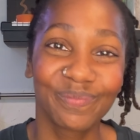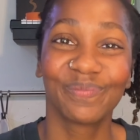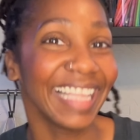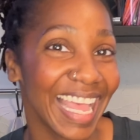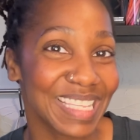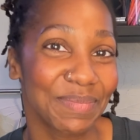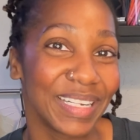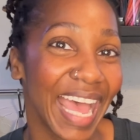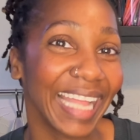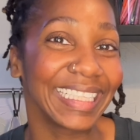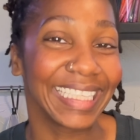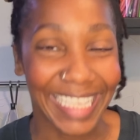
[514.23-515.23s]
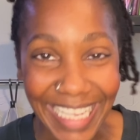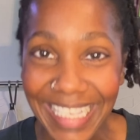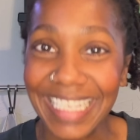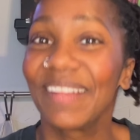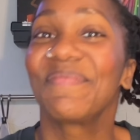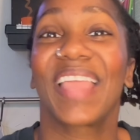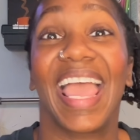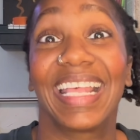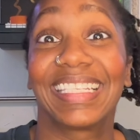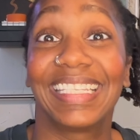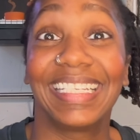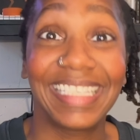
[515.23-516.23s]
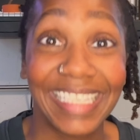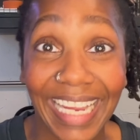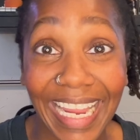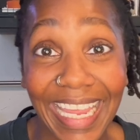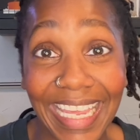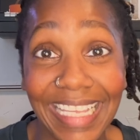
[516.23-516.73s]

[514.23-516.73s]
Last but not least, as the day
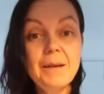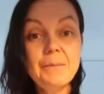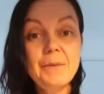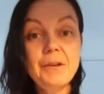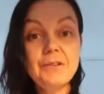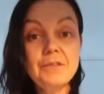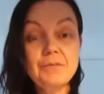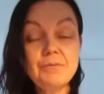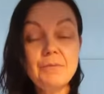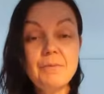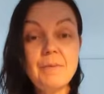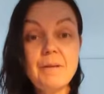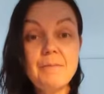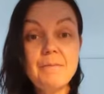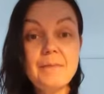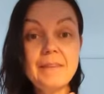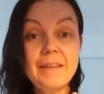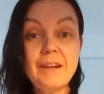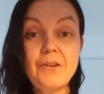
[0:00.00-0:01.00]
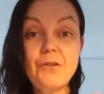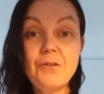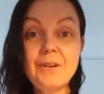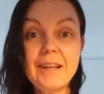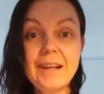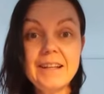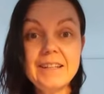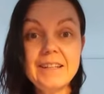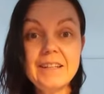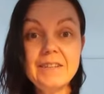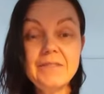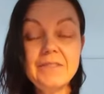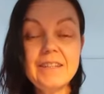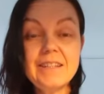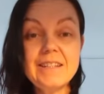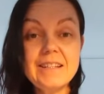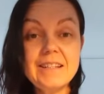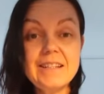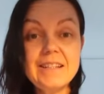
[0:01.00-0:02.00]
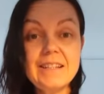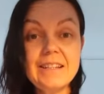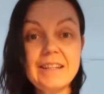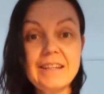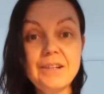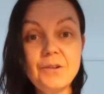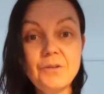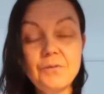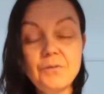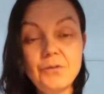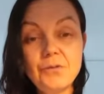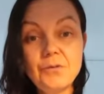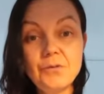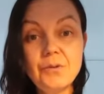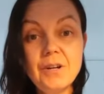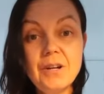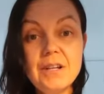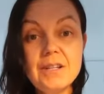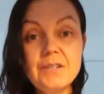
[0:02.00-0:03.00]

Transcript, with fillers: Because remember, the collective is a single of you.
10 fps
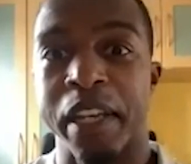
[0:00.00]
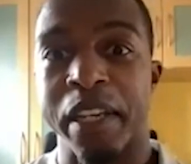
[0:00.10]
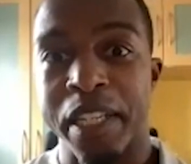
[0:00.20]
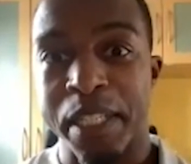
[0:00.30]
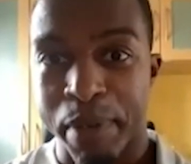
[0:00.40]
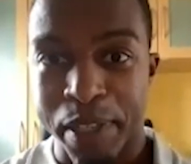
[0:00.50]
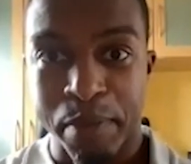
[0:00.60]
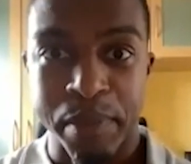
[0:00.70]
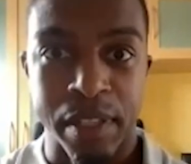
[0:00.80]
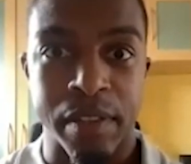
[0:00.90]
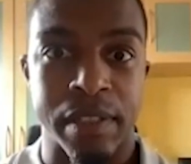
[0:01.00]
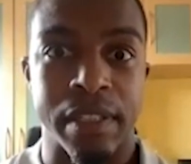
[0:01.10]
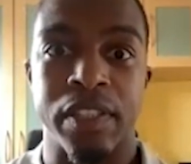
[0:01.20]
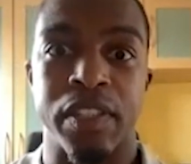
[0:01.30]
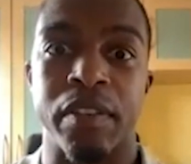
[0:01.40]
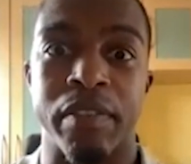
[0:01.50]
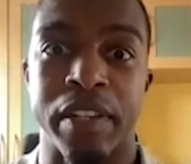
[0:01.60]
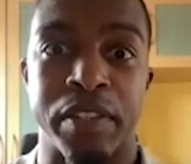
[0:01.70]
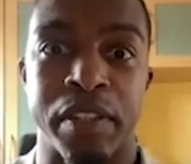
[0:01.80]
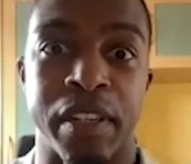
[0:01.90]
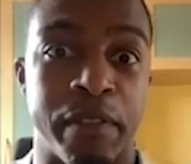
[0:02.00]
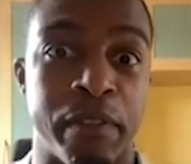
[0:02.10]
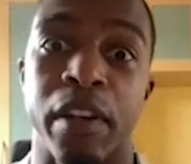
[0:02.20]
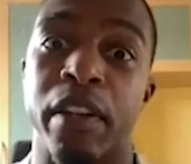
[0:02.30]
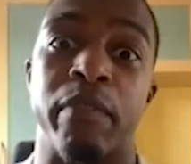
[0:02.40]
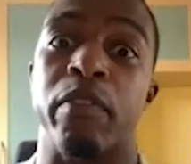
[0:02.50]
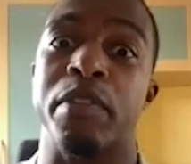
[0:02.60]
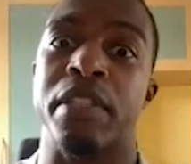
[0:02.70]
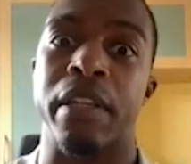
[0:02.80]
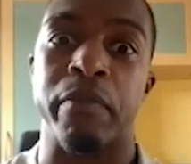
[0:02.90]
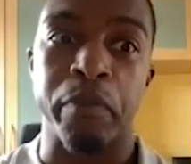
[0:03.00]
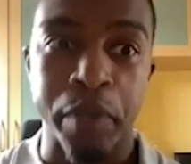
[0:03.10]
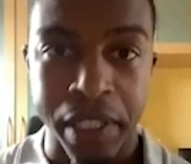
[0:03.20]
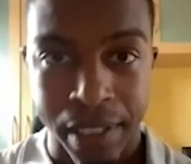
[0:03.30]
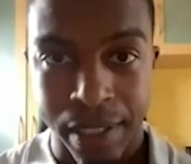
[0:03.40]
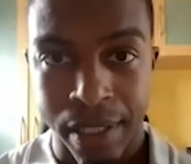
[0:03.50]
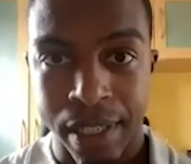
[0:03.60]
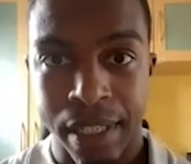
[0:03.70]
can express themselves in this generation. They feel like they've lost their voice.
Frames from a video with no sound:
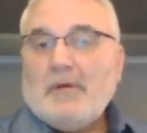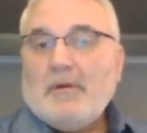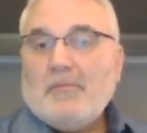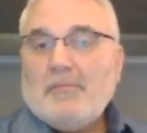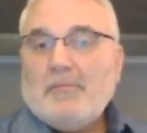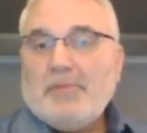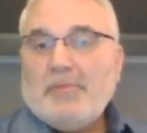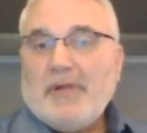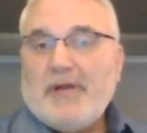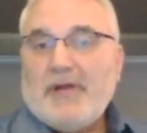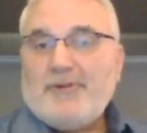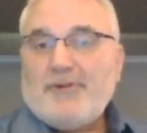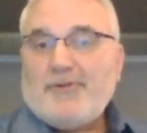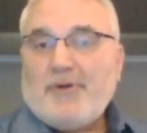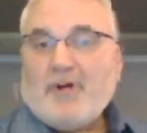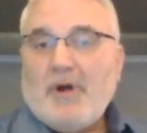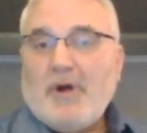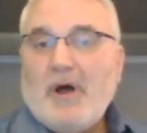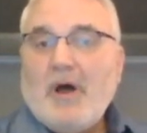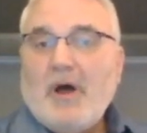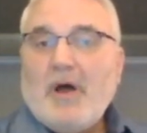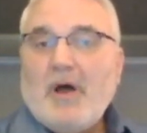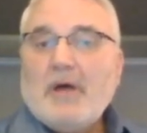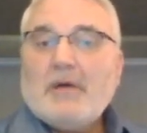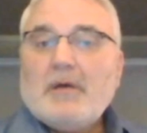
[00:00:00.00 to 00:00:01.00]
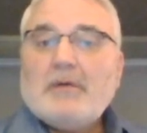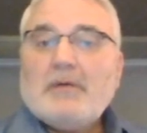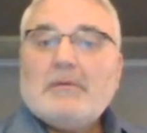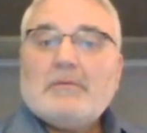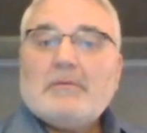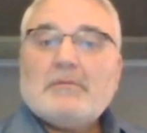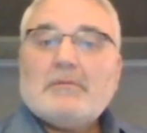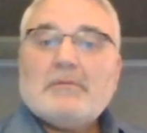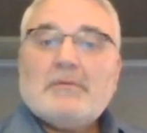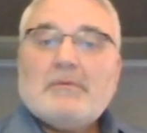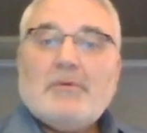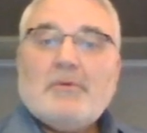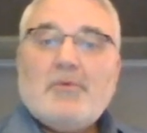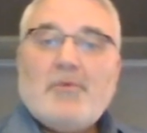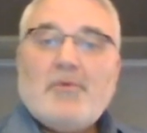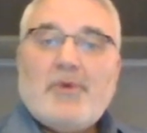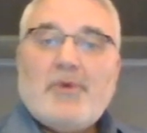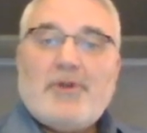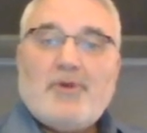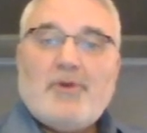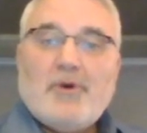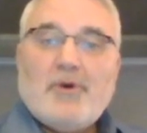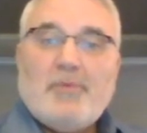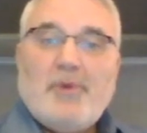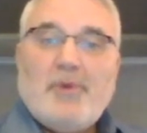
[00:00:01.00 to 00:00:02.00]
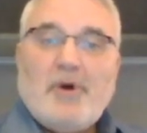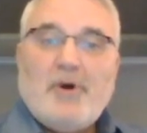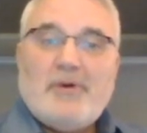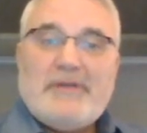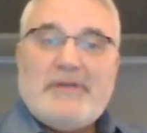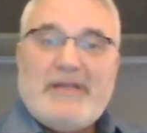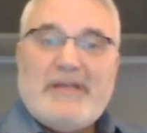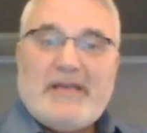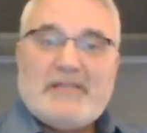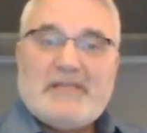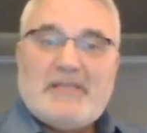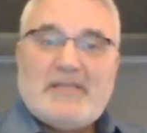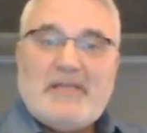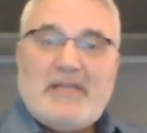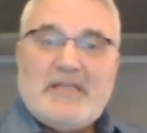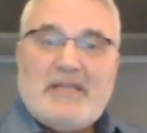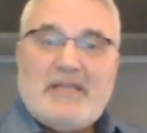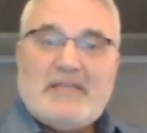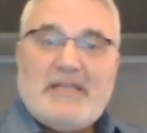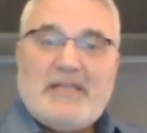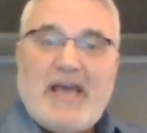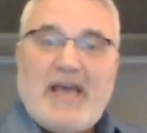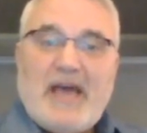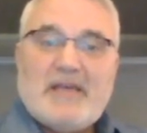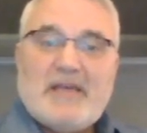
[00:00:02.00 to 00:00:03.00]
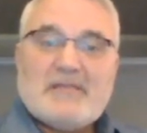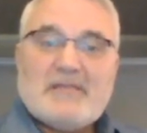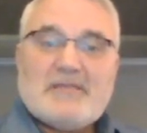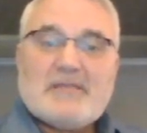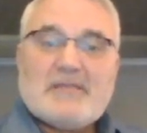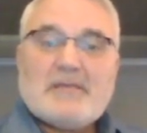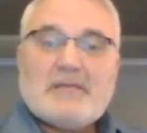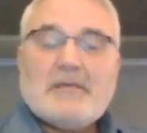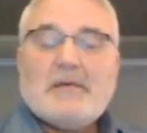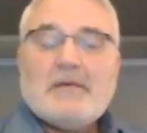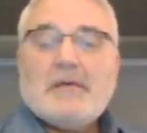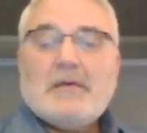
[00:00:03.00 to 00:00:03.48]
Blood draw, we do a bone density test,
⁂
**WHAT NEEDS TO BE DONE:**
The records above should be repeated exactly, with no pictures in the copy.

**RESULT BELOW:**
[514.23-515.23s]
[515.23-516.23s]
[516.23-516.73s]

[514.23-516.73s]
Last but not least, as the day
[0:00.00-0:01.00]
[0:01.00-0:02.00]
[0:02.00-0:03.00]

Transcript, with fillers: Because remember, the collective is a single of you.
10 fps
[0:00.00]
[0:00.10]
[0:00.20]
[0:00.30]
[0:00.40]
[0:00.50]
[0:00.60]
[0:00.70]
[0:00.80]
[0:00.90]
[0:01.00]
[0:01.10]
[0:01.20]
[0:01.30]
[0:01.40]
[0:01.50]
[0:01.60]
[0:01.70]
[0:01.80]
[0:01.90]
[0:02.00]
[0:02.10]
[0:02.20]
[0:02.30]
[0:02.40]
[0:02.50]
[0:02.60]
[0:02.70]
[0:02.80]
[0:02.90]
[0:03.00]
[0:03.10]
[0:03.20]
[0:03.30]
[0:03.40]
[0:03.50]
[0:03.60]
[0:03.70]
can express themselves in this generation. They feel like they've lost their voice.
Frames from a video with no sound:
[00:00:00.00 to 00:00:01.00]
[00:00:01.00 to 00:00:02.00]
[00:00:02.00 to 00:00:03.00]
[00:00:03.00 to 00:00:03.48]
Blood draw, we do a bone density test,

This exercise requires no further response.